За окном гостиницы тихо и безмятежно нес волны красавец Дунай, а Мурадяну вспомнилась черная, задымленная излучина Дона южнее Воронежа, где день и ночь гремели бои на захваченном нашими частями плацдарме на западном берегу. Плацдарм был невелик: до четырех километров по фронту и почти столько же в глубину, с двумя придонскими селами. Полк, в котором Мурадян был комиссаром, вел активные боевые действия. Пытаясь во что бы то ни стало сбить наши подразделения с господствующего над излучиной Дона клочка земли, враг бросил сюда крупные силы, в том числе 7-ю хортистскую дивизию.
Предвечерняя мгла сливалась с дымным горизонтом, мрак постепенно окутывал угасающее поле боя, когда Мурадян вернулся с переднего края в блиндаж. Ординарец Миша Старков взял у комиссара автомат, проверил, поставлен ли он на предохранитель, и повесил у входа.
— Вы бы умылись, товарищ комиссар, да перекусили. А то, считай, весь день на ногах, по траншеям лазили.
Едва Миша открыл банку консервов, в углу раздался тонкий писк зуммера. Там стоял телефонный аппарат — небольшой коричневый ящичек с металлической ручкой сбоку.
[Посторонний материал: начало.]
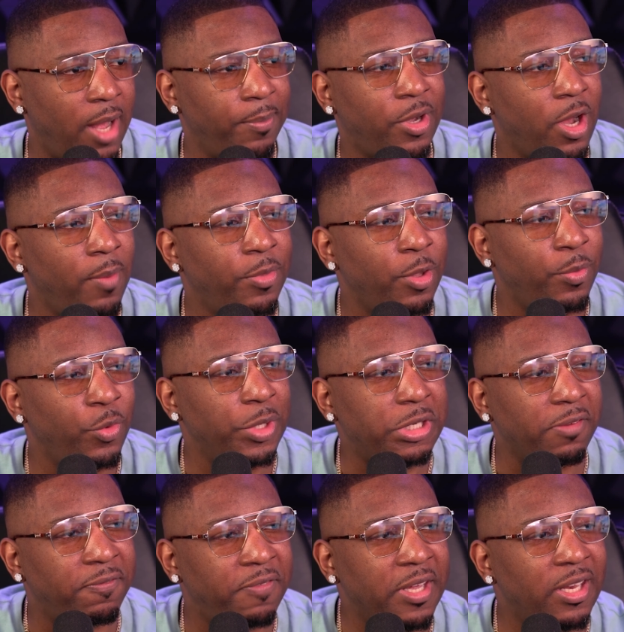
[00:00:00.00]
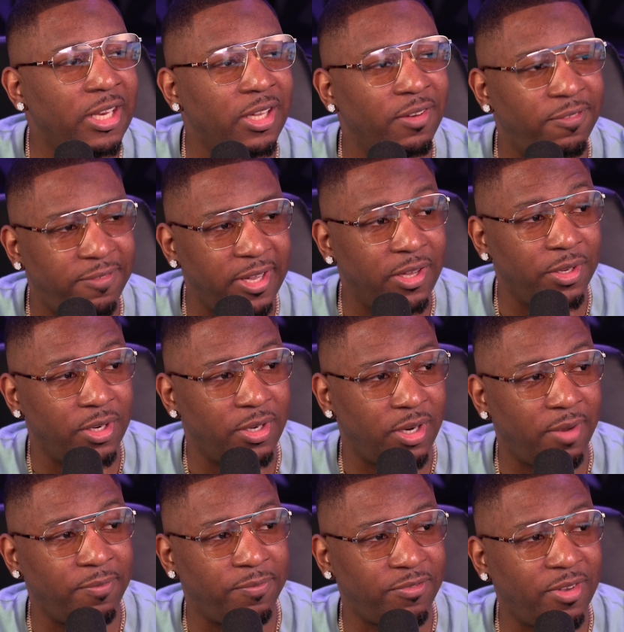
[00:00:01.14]
I'm comfortable with the feeling of failure.
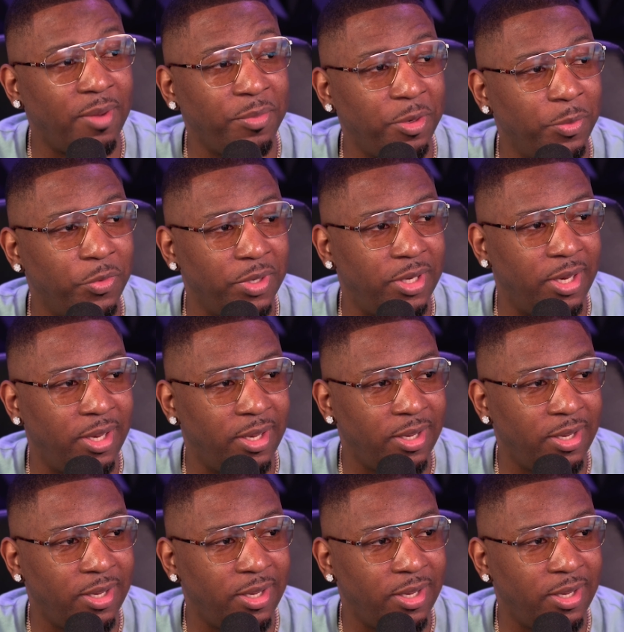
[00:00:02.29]
I'm comfortable with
От него тянулся провод, выведенный через дверь наружу, он скрывался где-то на перепаханном снарядами, минами и бомбами открытом поле и оттуда вился к переправе и дальше уходил на тот берег Дона, где размещался КП дивизии.
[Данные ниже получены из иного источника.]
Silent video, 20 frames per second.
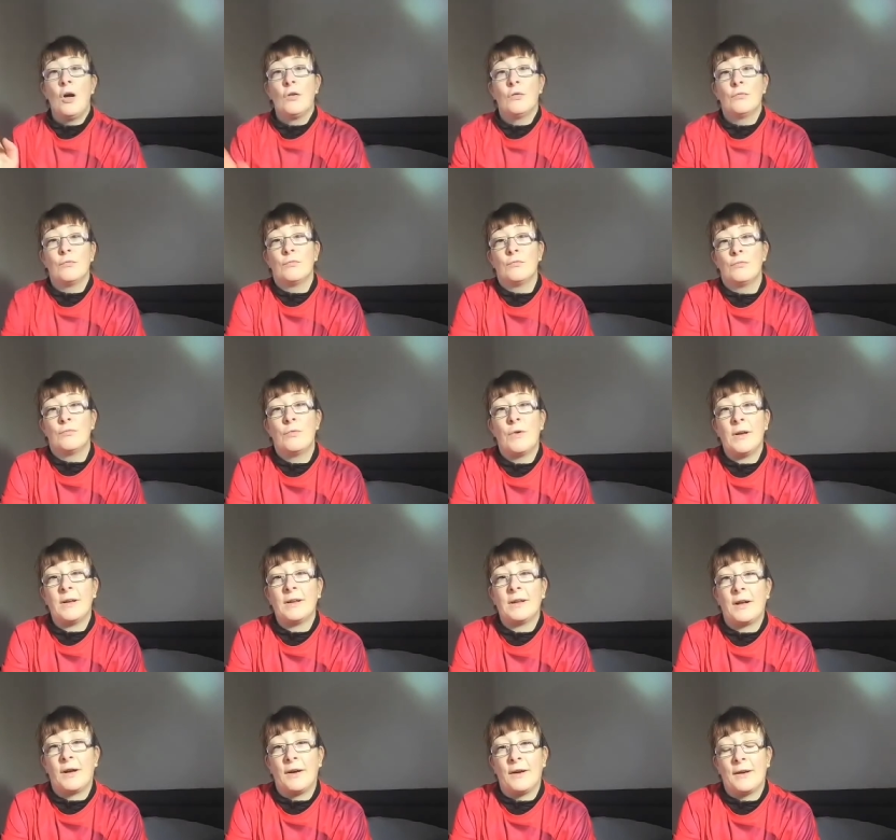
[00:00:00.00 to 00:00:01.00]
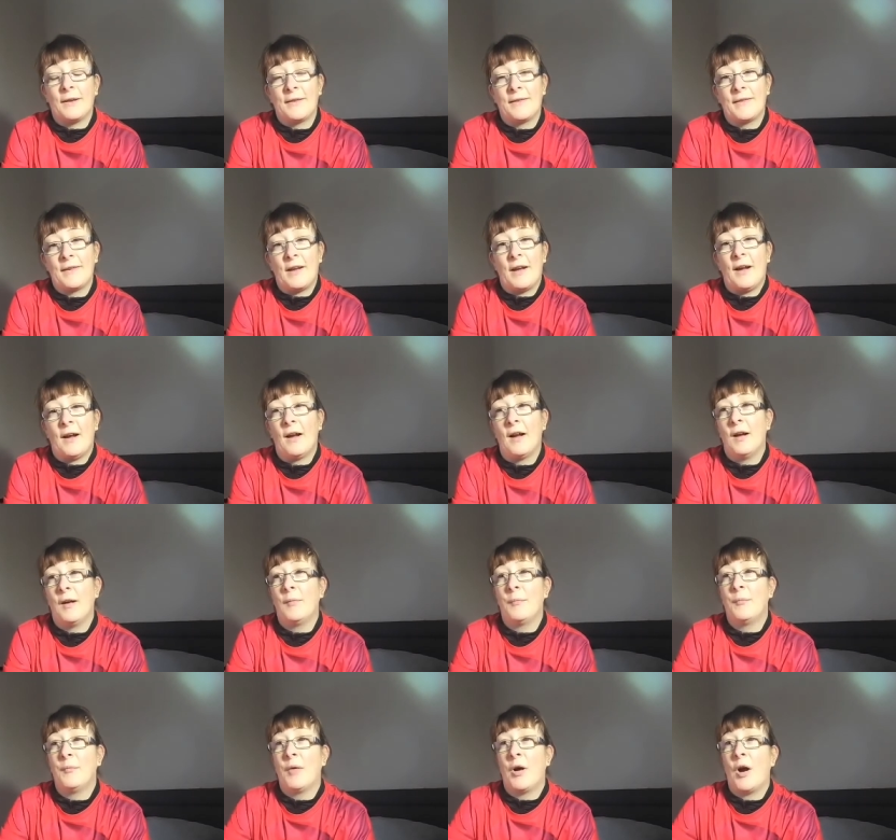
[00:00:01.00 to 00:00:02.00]
Right, guys,
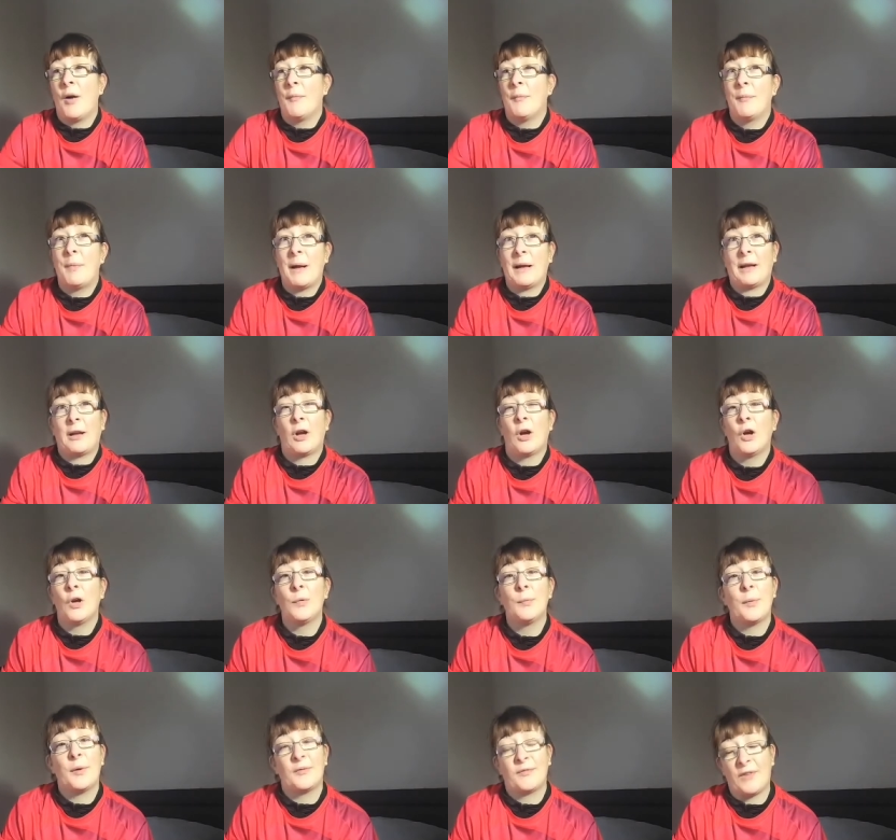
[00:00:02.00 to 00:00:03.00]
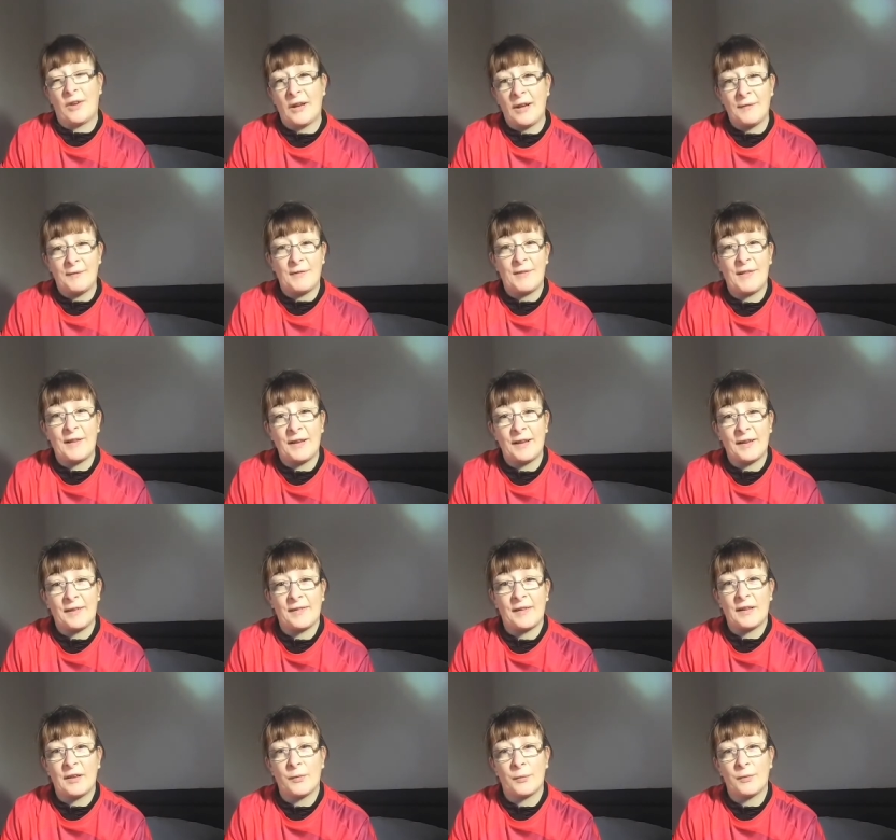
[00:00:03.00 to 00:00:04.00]
um, I'm back home. I've done everything I
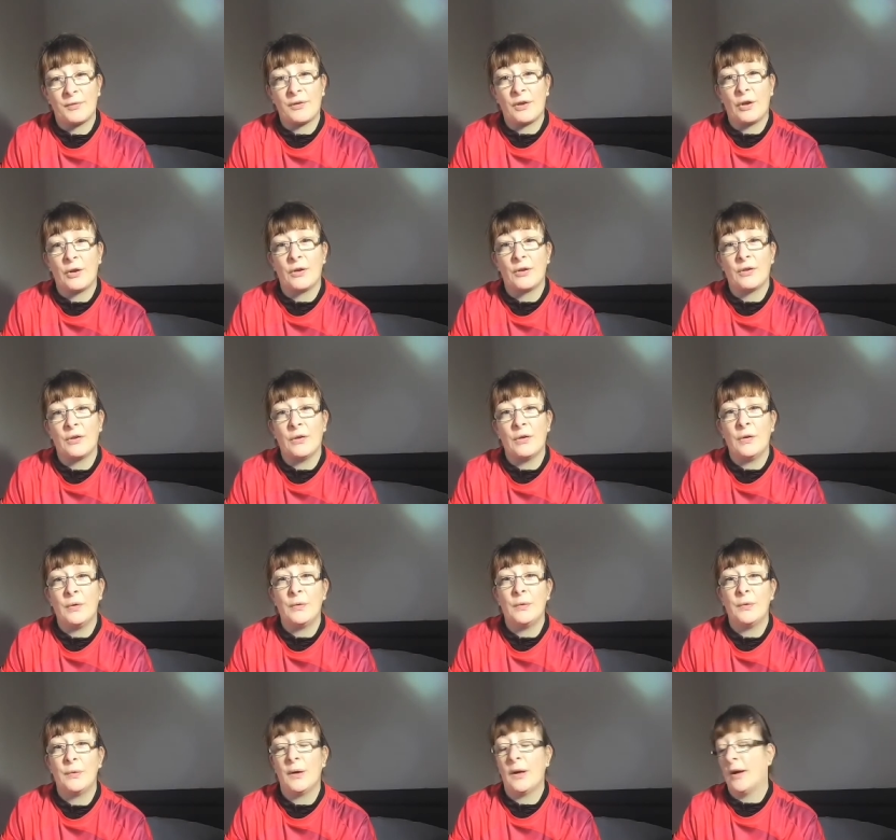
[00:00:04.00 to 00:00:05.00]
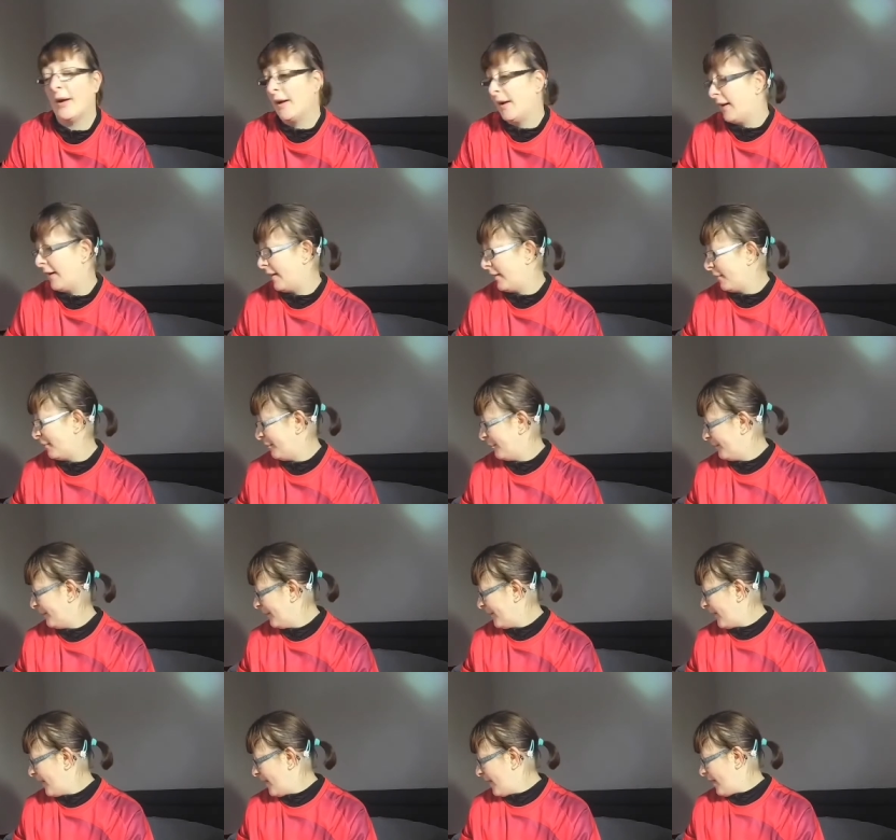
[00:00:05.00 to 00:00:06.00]
said I was going to do. Um,
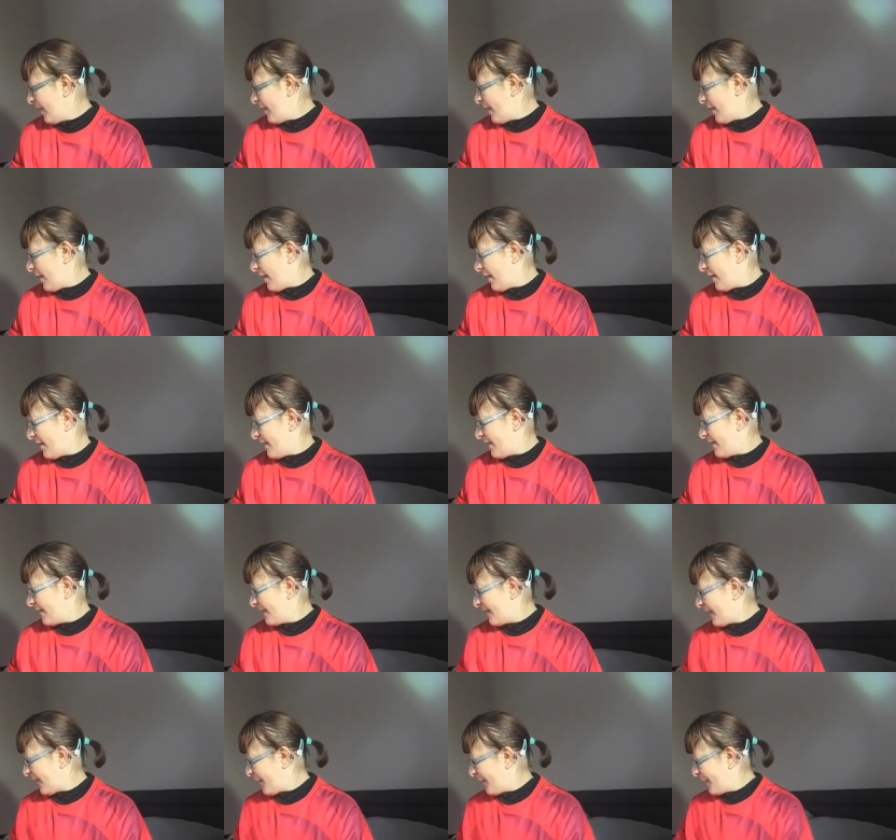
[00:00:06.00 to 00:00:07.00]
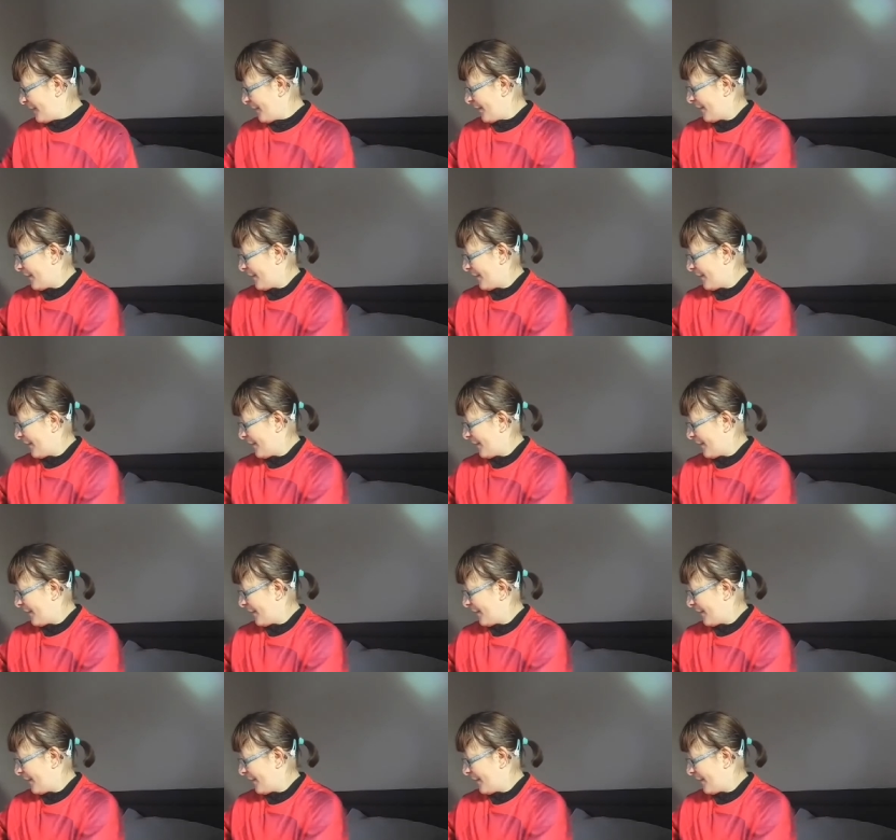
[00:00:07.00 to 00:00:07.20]
so,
Пожилой солдат-связист взял трубку, ответил на вызов, сказал Мурадяну:
— Вас, товарищ комиссар.
Мурадян взял из рук солдата трубку, поднес к уху. Звонил «Третий» — комиссар дивизии Федор Иванович Олейник.
— К вам едут гости. Издалека. Их нужно встретить у переправы. Надо, чтоб вы сами подошли туда.
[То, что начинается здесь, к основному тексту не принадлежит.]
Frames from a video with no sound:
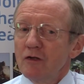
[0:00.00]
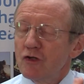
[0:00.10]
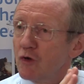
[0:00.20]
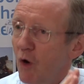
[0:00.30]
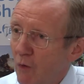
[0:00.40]

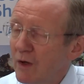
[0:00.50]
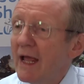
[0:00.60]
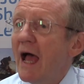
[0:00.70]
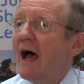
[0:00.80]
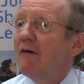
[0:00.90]
to only
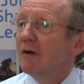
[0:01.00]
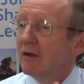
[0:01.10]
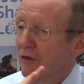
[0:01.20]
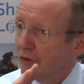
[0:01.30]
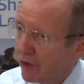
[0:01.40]
have
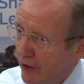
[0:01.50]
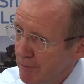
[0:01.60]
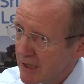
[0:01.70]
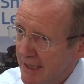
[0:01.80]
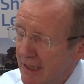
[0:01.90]

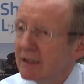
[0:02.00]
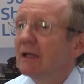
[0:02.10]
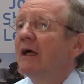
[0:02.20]
30%,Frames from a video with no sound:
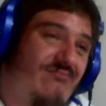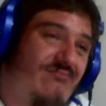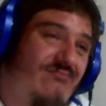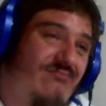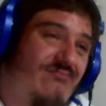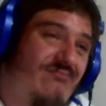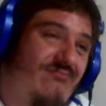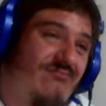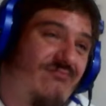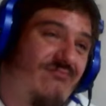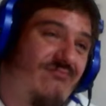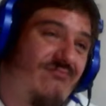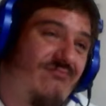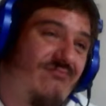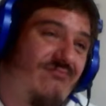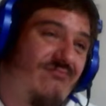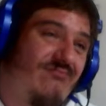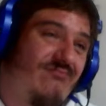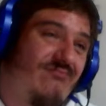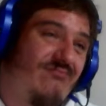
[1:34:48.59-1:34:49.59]
back on
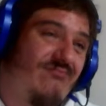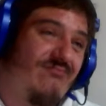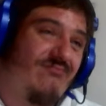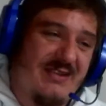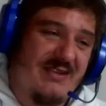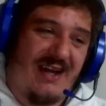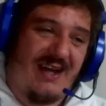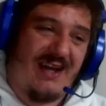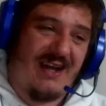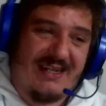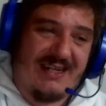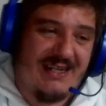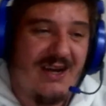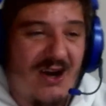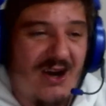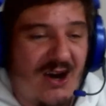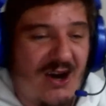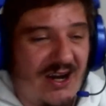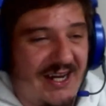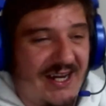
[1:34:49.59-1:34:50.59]
our sides
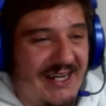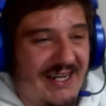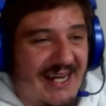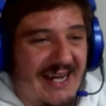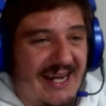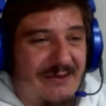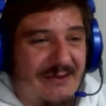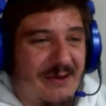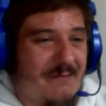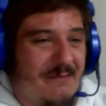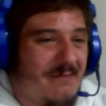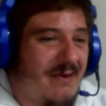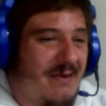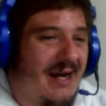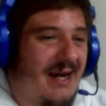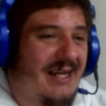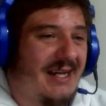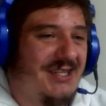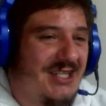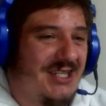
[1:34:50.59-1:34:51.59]
on a day, we
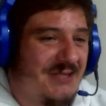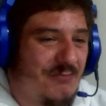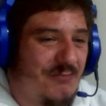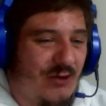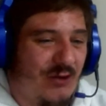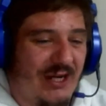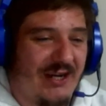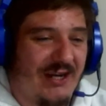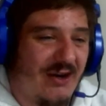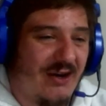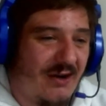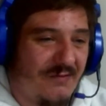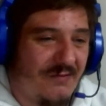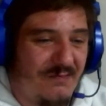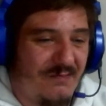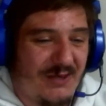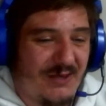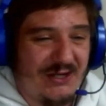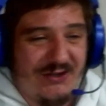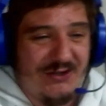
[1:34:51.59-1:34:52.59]
might just pull it
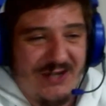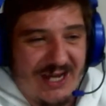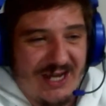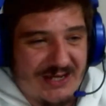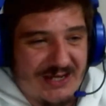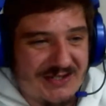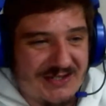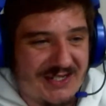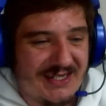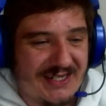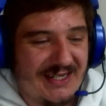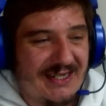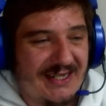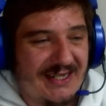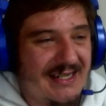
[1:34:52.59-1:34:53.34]
off. But who knows?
— Слушаюсь! Сам встречу. А что за гости, кто такие?
— Секрет. Скоро сам увидишь.
Мурадян стал одеваться. Миша Старков тоже засобирался в путь. Через полчаса они уже были у переправы. Противник методически обстреливал ее. На противоположном берегу в сумерках чернело наполовину сгоревшее село Урыв.
Мурадян и Старков перешли на восточный берег. Сырой, пронизывающий ветер подгонял их вперед. На том берегу у переправы приезжих еще не было. Стали ждать. Вскоре к переправе подкатила бричка с тремя офицерами. Одного из них Мурадян знал — это был работник политотдела дивизии. А двое были незнакомы. Первым сошел с повозки высокого роста, грузный, с густыми черными бровями офицер с четырьмя шпалами в петлицах. Солдат-ездовой снял с повозки тяжелый вещмешок, передал Старкову. Высокий офицер энергично протянул руку Мурадяну, приветливо сказал:
— Будем знакомы: Бела Иллеш.
— Йожеф Тоуд, — представился другой офицер — молодой, подтянутый, в длинноватой и, по всему видно, недавно полученной со склада шинели.
Мурадян представился, предупредил об осторожности на переправе и повел прибывших в расположение полка. Едва перешли зыбкий настил, над головами просвистел снаряд. Он разорвался на другом берегу, там, где Мурадян встретил гостей.
— Успел ли отъехать наш ездовой? — забеспокоился Иллеш.
— Думаю, что успел, — ответил Мурадян и ускорил шаг.
Минут через двадцать все расположились в блиндаже. Мурадян позвонил в политический отдел дивизии, доложил комиссару Олейнику о благополучном прибытии гостей. Тот еще раз предупредил о мерах предосторожности, а затем сказал, что к венгерским товарищам можно относиться с полным доверием.
— Прошу всячески содействовать их работе.
Новые знакомые оказались интересными собеседниками. Они много рассказывали, интересовались обстановкой на переднем крае и особенно подробно расспрашивали о венгерских частях, которые стояли перед фронтом дивизии и, в частности, на участке полка. Что говорят пленные? Имеются ли письма, дневники, взятые у солдат противника?